Top of Data for this task

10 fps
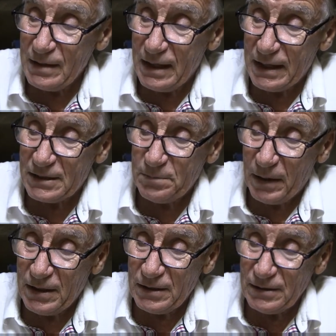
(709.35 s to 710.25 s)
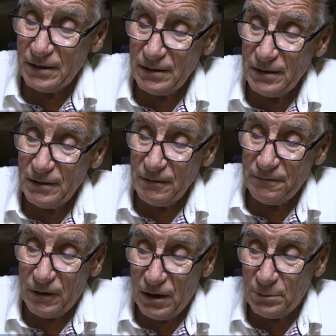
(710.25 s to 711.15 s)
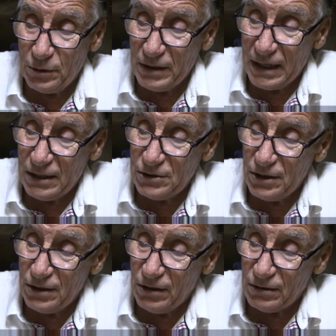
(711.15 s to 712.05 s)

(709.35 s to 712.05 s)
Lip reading: They expend far more energy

Bottom of Data for this task

An exact printout of the listing is needed, minus any pictures it contains.

Solution
10 fps
(709.35 s to 710.25 s)
(710.25 s to 711.15 s)
(711.15 s to 712.05 s)

(709.35 s to 712.05 s)
Lip reading: They expend far more energy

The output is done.